The biennial report was jointly prepared by World Economic Forum, European Commission, and Yale and Columbia universities. “An assessment indicates that the weightage given to the parameters at the three hierarchical levels (policy objectives, issue categories and indicators) are different in 2016 and 2018,” Sharma mentioned. 
“The report relied on data gathered by NASA Satellite in place of actual monitored data. Report has not been peer reviewed.”
Specifying the changes in methodology used in the last two studies, the minister said in 2016, the two policy objectives environmental health and ecosystem vitality had a weightage of 0.5 (or 50 percent) each.

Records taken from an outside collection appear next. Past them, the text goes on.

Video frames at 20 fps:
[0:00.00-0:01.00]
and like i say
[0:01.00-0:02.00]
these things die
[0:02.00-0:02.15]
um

However, for preparing EPI in 2018 2018, the same objectives were weighed 0.4 and 0.6 respectively. 
“Further, for the category Air quality, the weightage given in EPI 2016 was 0.3, which has been increased by over 100 percent to 0.65 in EPI 2018,” he added. The EPI report was released in January in Davos on the sidelines of World Economic Forum Summit. 

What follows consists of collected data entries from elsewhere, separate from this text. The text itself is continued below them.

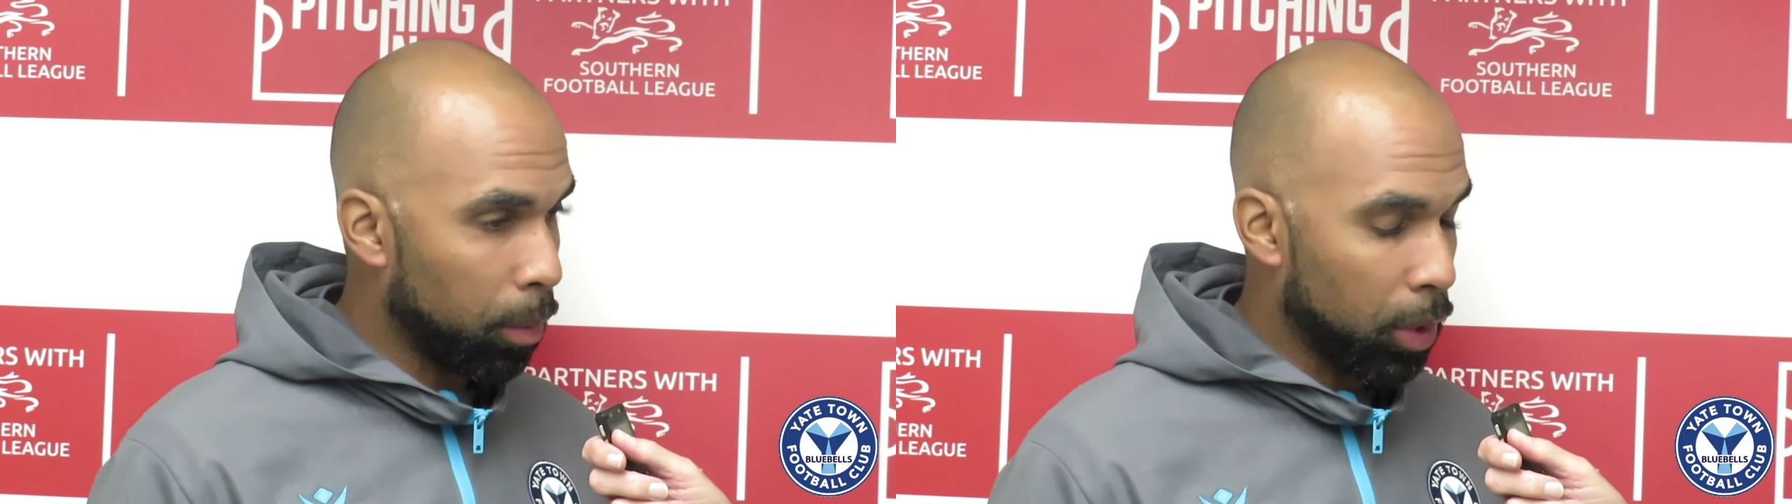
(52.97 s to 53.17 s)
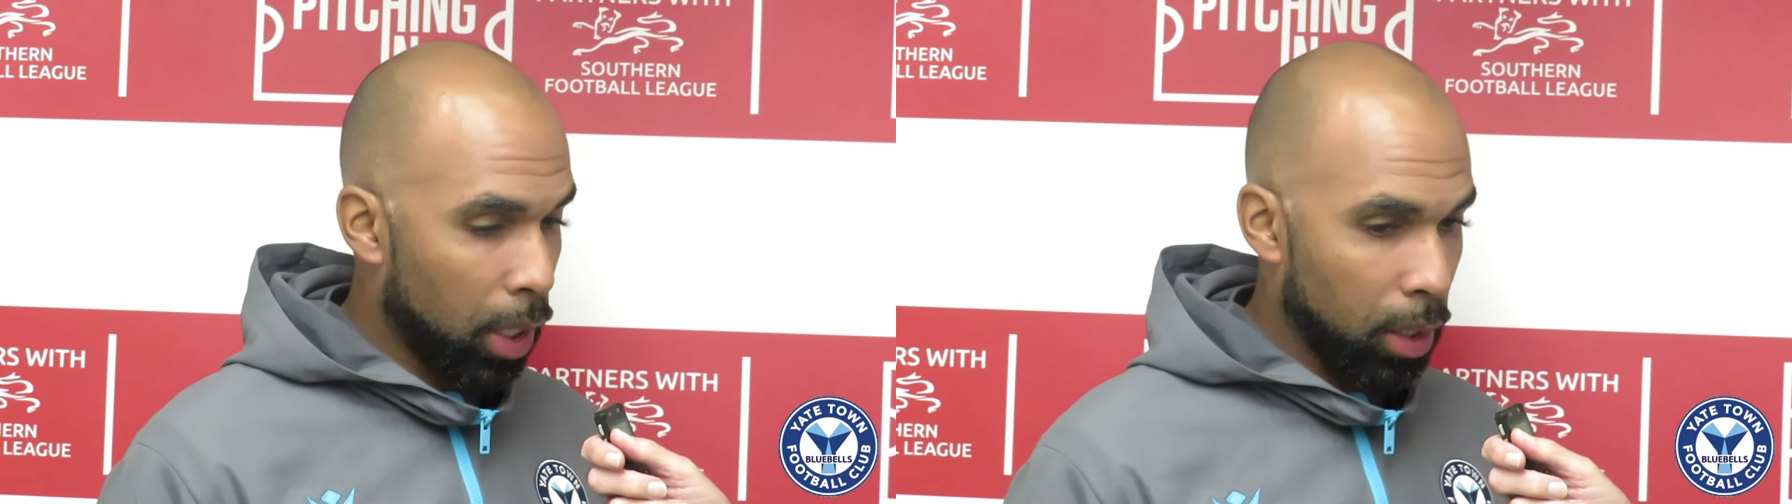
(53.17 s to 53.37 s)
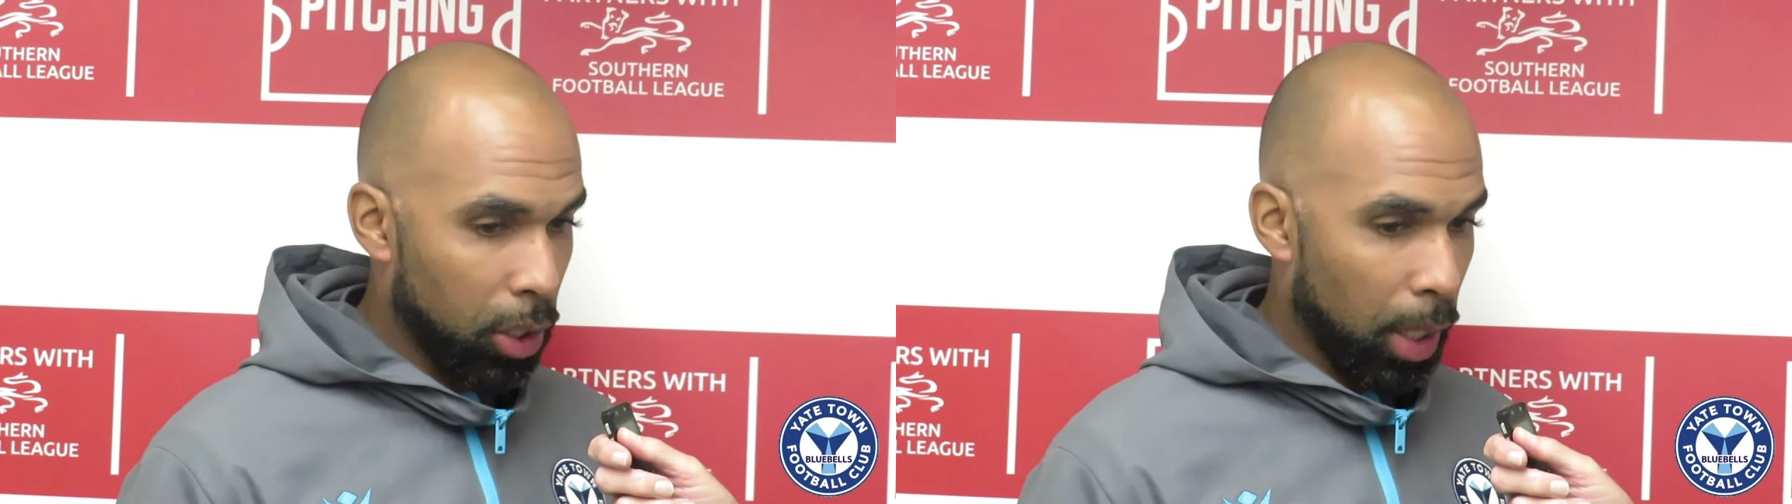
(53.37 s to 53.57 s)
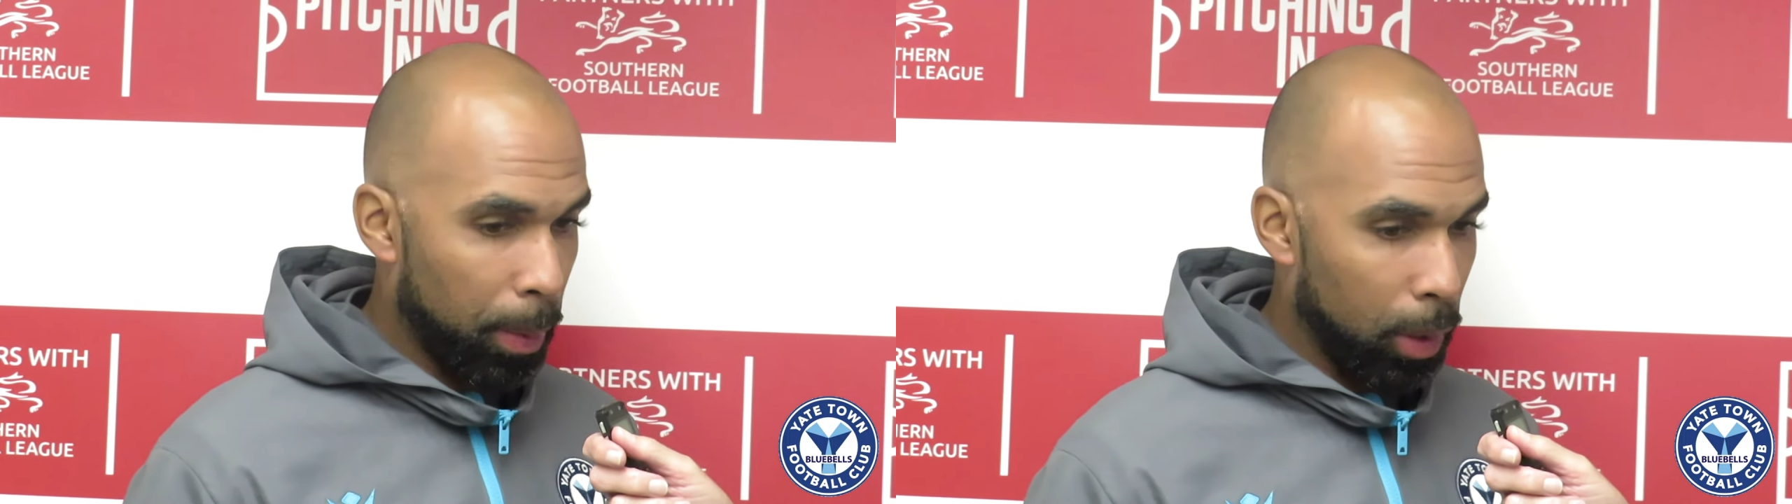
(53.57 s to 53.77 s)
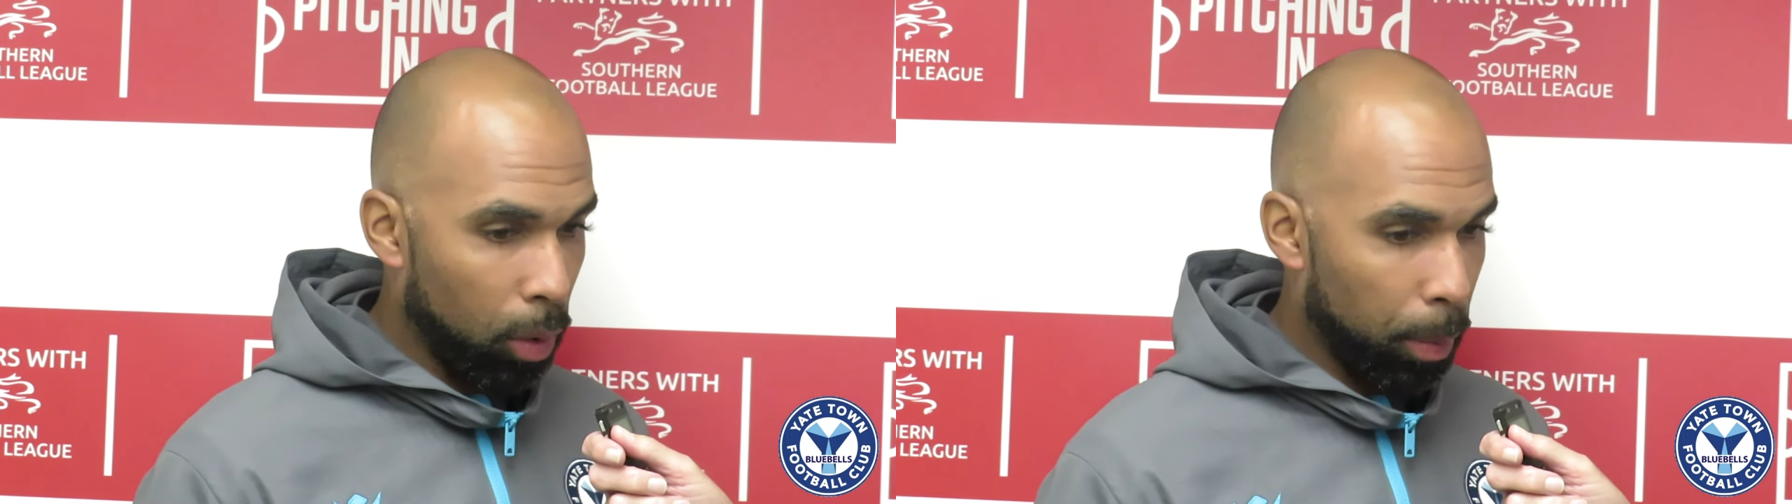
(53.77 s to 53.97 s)
we changed the
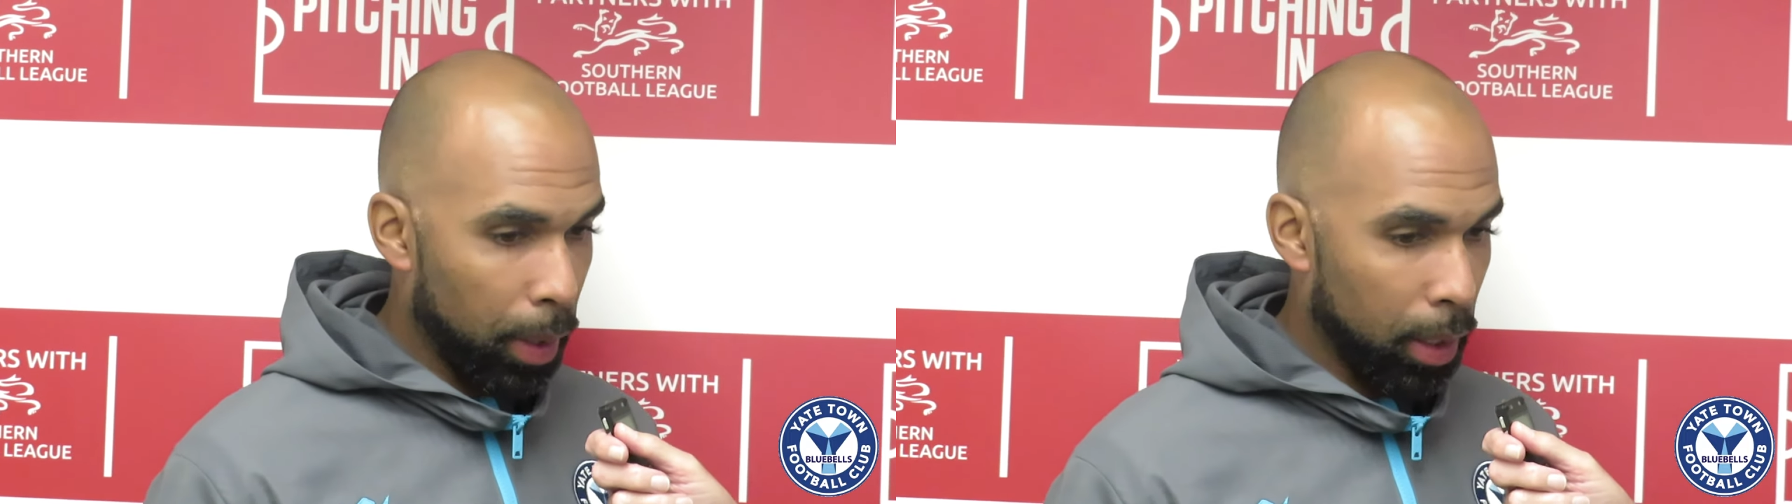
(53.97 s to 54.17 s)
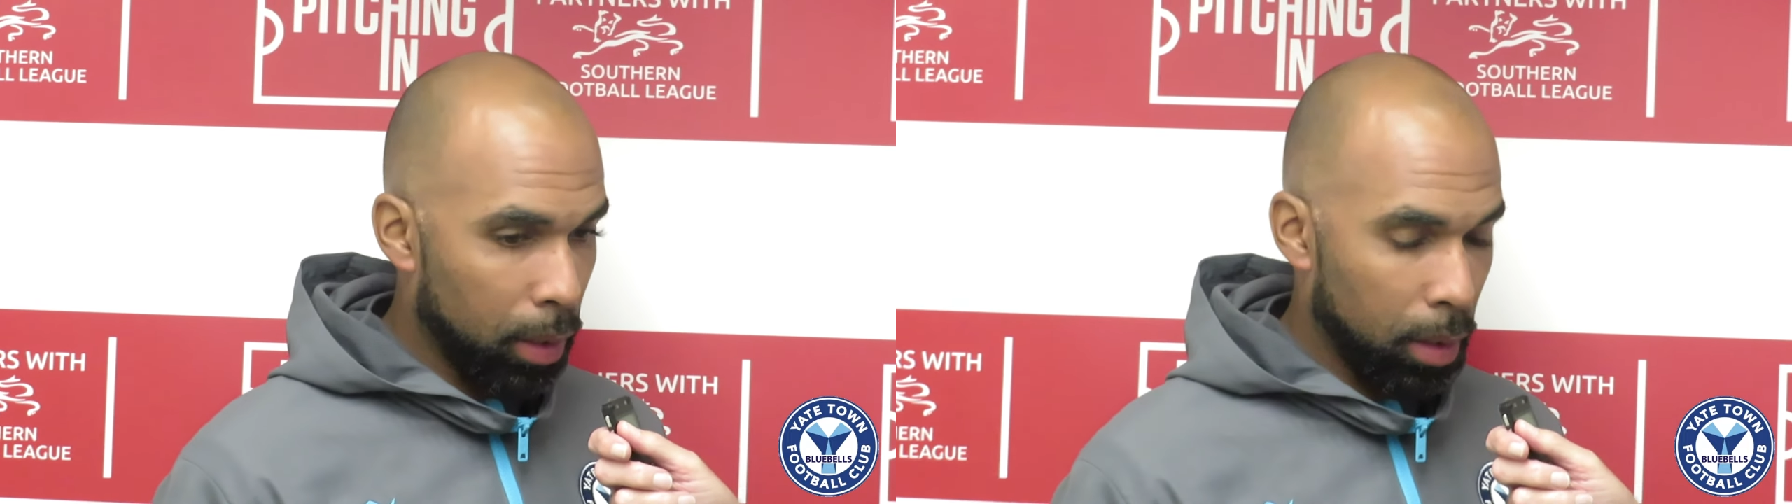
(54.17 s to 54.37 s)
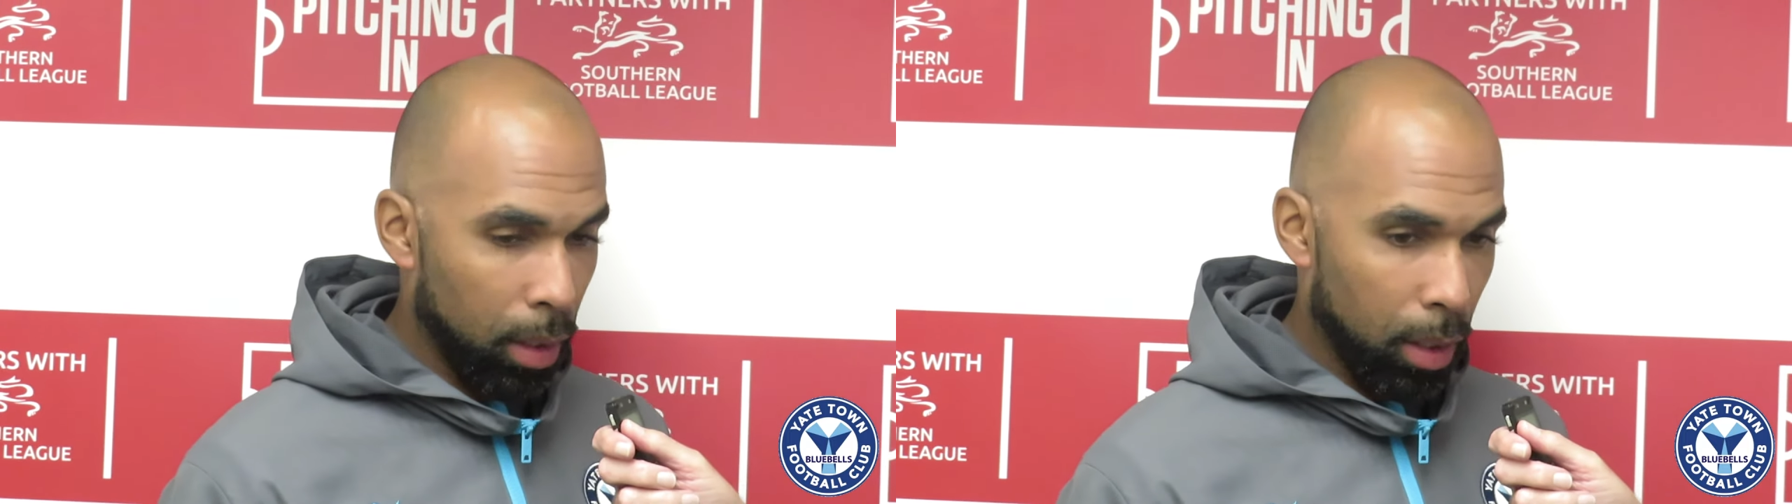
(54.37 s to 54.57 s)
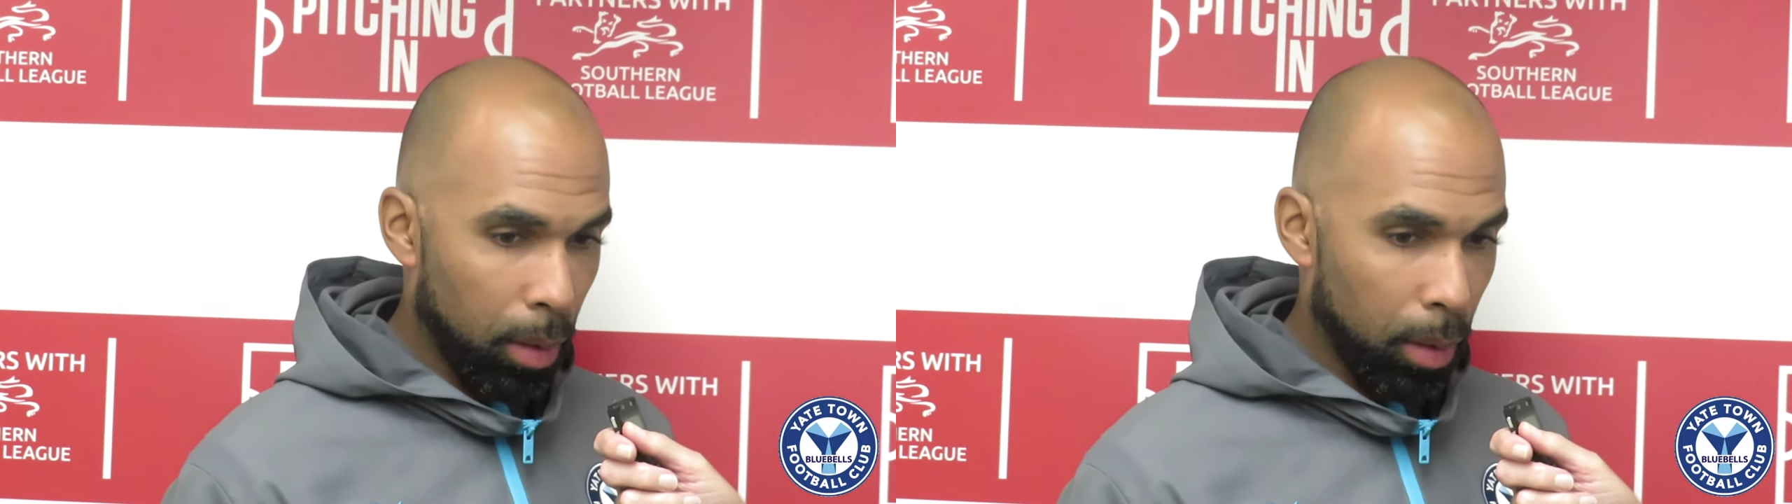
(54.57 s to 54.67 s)
shape a little bit, and,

Last year, Central Pollution Control Board (CPCB) rejected the exhaustive State of Global Air report 2017 claiming India accounts for the highest number premature deaths due to ozone pollution. 
“Over the last 25 years, India experienced a nearly 150 percent increase in ozone-attributable deaths, while China’s number remained about the same,” the study said. The death toll is 13 times higher than the toll in Bangladesh and 21 times higher than in Pakistan. 
“There is no violation of our standards. Anyone can say anything. I am not aware of their methodology but Ozone level is not exceeding so seriously in India,” Dipankar Saha, in-charge of CPCB’s air lab was quoted by Press Trust of India in 2017.
In 2014, India had rejected the findings of a World Health Organization (WHO) study that ranked it’s national capital, New Delhi, as the “world’s worst city for air pollution.”  The report had also ranked 13 Indian cities in the top 20 most polluted cities in the world.  
"Delhi is not the dirtiest ... certainly it is not that dangerous as projected," AB Akolkar, a member secretary of the Central Pollution Control Board of India (CPCB) said. 
(Cover Image: Commuters make their way as dust covers the sky at a bus stand in Amritsar on June 15, 2018. /VCG Photo)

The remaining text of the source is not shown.